> **What the task requires**: Pictures do not belong in your copy. Repeat all the other data exactly.

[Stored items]

=== Section Start ===

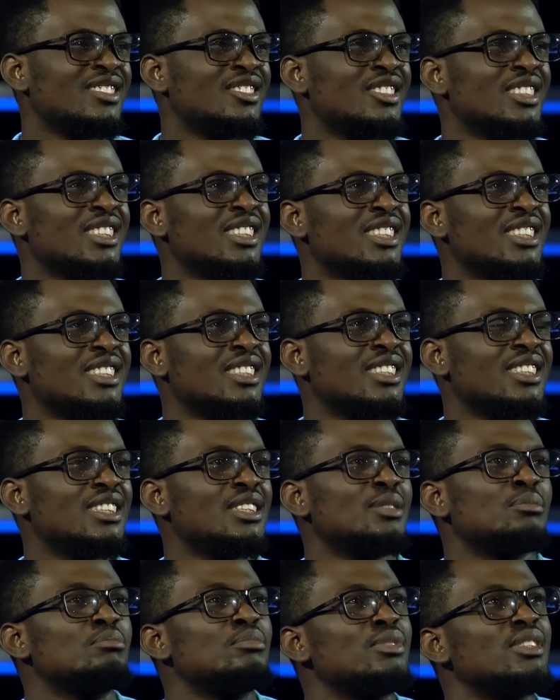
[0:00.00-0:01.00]
really
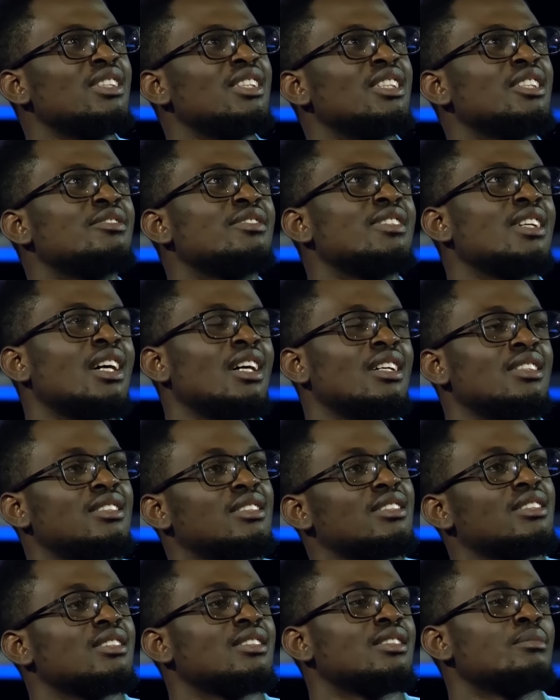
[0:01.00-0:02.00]
didn't believe
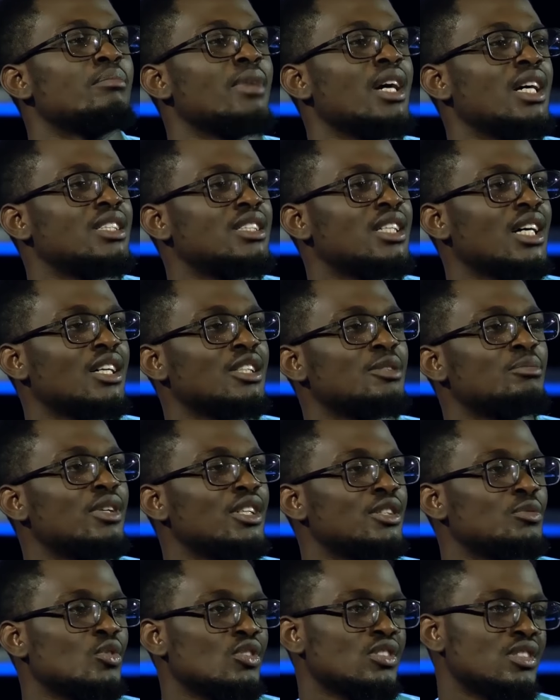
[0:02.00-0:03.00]
that my
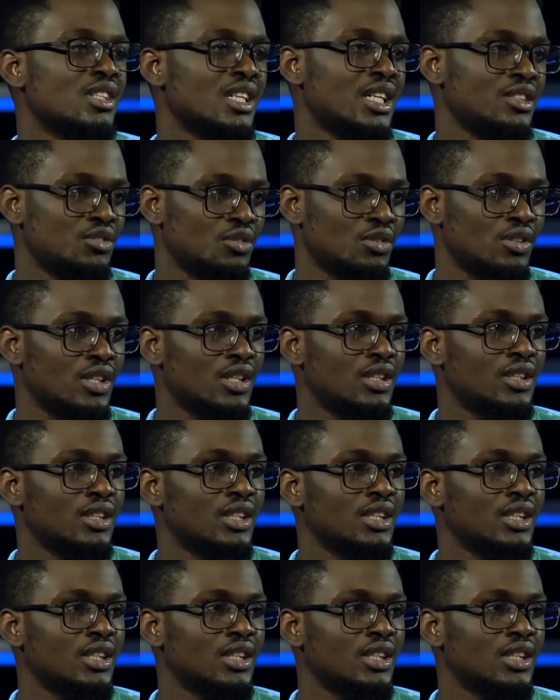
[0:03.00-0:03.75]
childbirth was natural.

=== Section End ===

> **Solution for this exercise**:
[0:00.00-0:01.00]
really
[0:01.00-0:02.00]
didn't believe
[0:02.00-0:03.00]
that my
[0:03.00-0:03.75]
childbirth was natural.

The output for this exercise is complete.